Krea arrived at a familiar door. The last time she had been there a guard had summoned Security to let her in. There were no guards now and the door stood open. She flipped on the lights and stood beside the black lake. There was no sign of Jero, only a dozen UVD lights centered above the lake and reflecting off its dark, glassy surface.
A grinding noise came from overhead. A motor growled alive and a squealing hinge drew her attention upward, to a trapdoor high on the wall.
Something swirled on the surface of the lake as if summoned by the grinding noise. Something disturbed the black water. The trapdoor moaned open and a chute jutted forward over the lake. Seconds later Beta’s headless body tumbled down the steep, angled trough, end over end until it reached the edge where it dropped forty feet into the water. The splash was loud and the sound echoed across the lake.
Something white circled lakes surface. Something white headed toward the bobbing corpse, shoving a wall of water ahead of itself and leaving a wide, frothy wake behind.
Kréa ran along the bank, her boots slipping on the moss and black slime. She drew her tracer and aimed at the mound of black water. When the monstrous fish was ten feet away from Beta’s body, its cavernous mouth opened. The mouth was more than enough to swallow Beta whole. Kréa fired into that mouth and the creature thrashed once and sank. Bits of white flesh and droplets of hot water rained down on the lake and the bank.
Beta’s body bobbed twenty feet from shore. Kréa searched for something to reach Beta. The nets were draped near the entrance and she headed back for them. She heard another disturbance in the water. A second creature surfaced, its mouth gaping even rounder and wider than the first, and Beta’s body was sucked down with a rush of black water into its throat.
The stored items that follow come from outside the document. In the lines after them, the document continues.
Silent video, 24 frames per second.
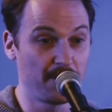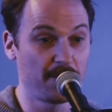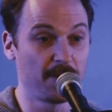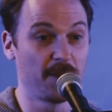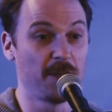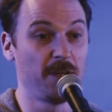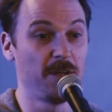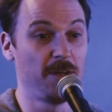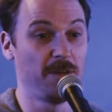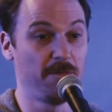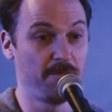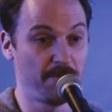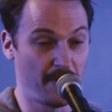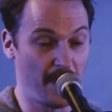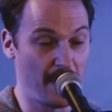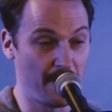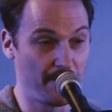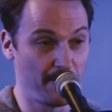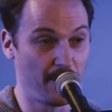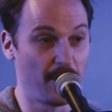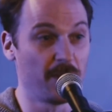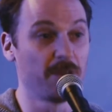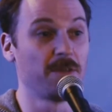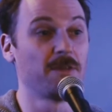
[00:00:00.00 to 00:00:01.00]
3
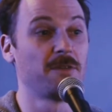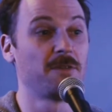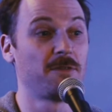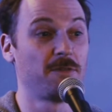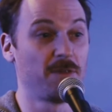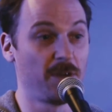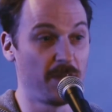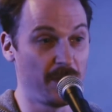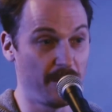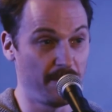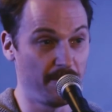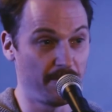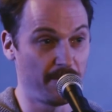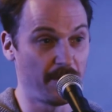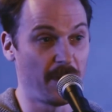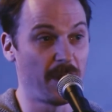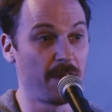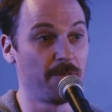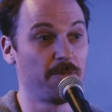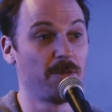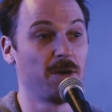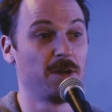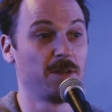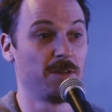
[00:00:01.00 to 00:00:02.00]
5 1 3
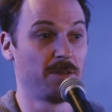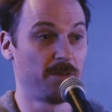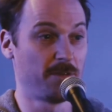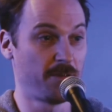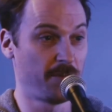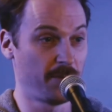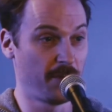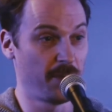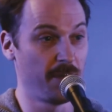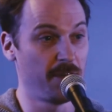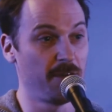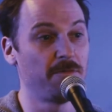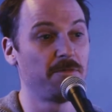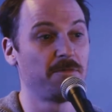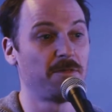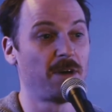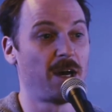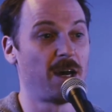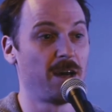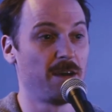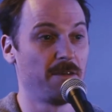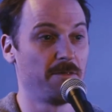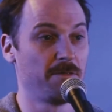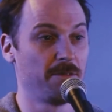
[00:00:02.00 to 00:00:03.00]
5 1 3
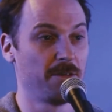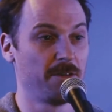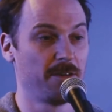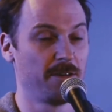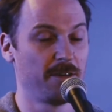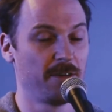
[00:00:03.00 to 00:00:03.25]
5.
Kréa had no chance to fire her weapon this time. The fish splashed and dove. Beta was gone.
The first creature floated to the surface, half eaten. Within seconds it was a tatter of flesh and bone, tumbling in a frothy eating frenzy. Soon most of the muscle, bone and gristle were gone and the remaining skeleton broke apart and sank. The water calmed. Within moments the lake was again a dark mirror.
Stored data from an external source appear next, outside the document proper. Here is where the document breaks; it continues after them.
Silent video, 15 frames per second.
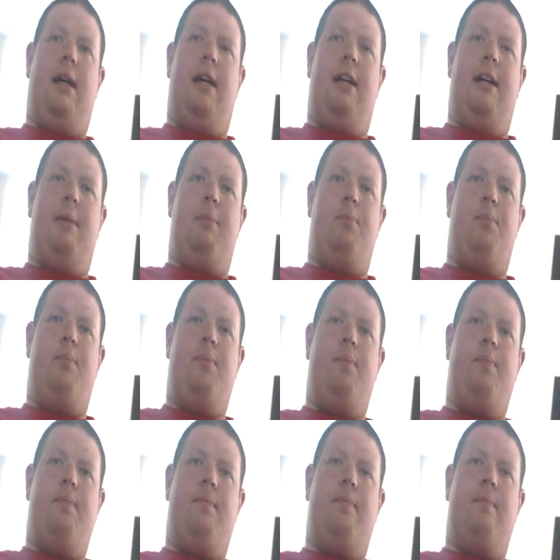
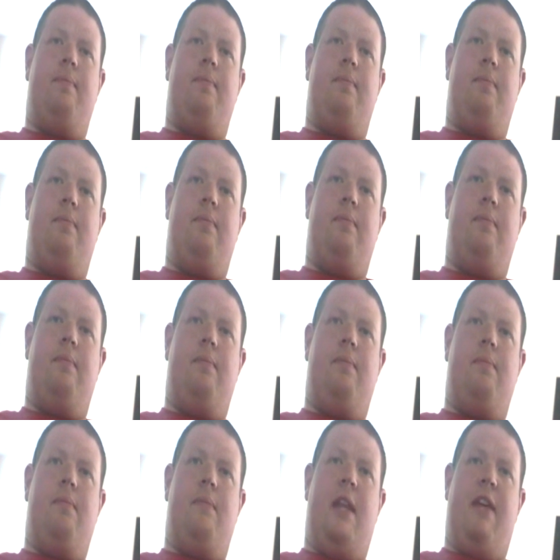Um,
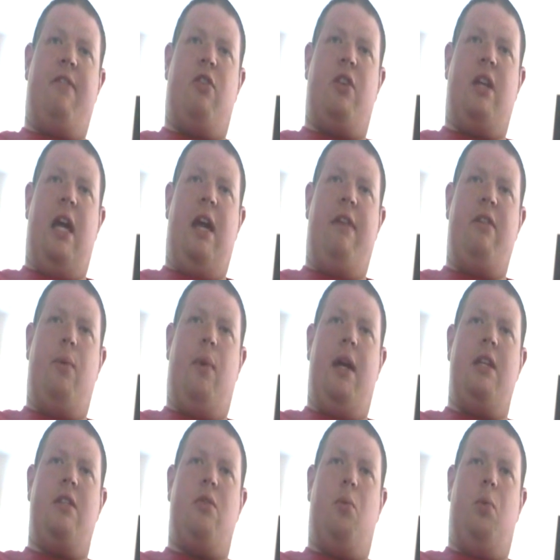they've got a
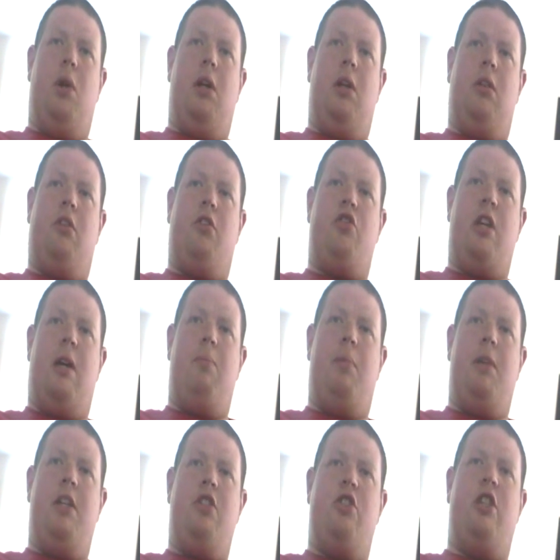heavyweight world
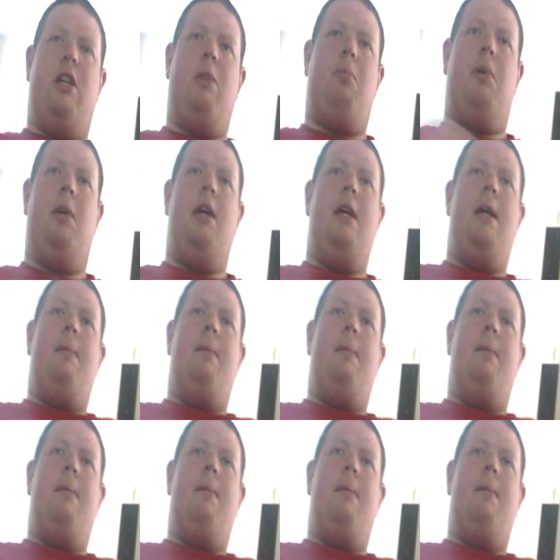championship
Kréa sat down in the slime and the mud. She pictured thousands of giant fish circling below the
lake’s surface, sensitive to the sound of the trap door and the grinding motor inside the wall. There were
many ways for people to disappear in Undercity. This lake was only one of them.
Kréa’s pants soaked up the dampness and a chilling cold crept into her body. Overhead, high on
the distant, curved ceiling, a UVD light flickered and then burst, and the bits of resin fell into the lake.
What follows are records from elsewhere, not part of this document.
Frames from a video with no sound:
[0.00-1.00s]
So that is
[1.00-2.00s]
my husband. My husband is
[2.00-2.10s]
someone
The fish did not respond, as if they knew the confetti was inedible, that the resin was sharp and deadly.
Something in Kréa’s chest wrenched. Something tore. She drew her tracer and fired at the lights. One by one they exploded until most of them were gone and the cavern shrank deeper into shadow, light by light. Her tracer’s power pack flashed LOW. She had failed. There were three lights remaining.
Kréa laid her head in the mud and cried for the first time that she could remember. Crying hurt but she couldn’t stop. She didn’t want to stop.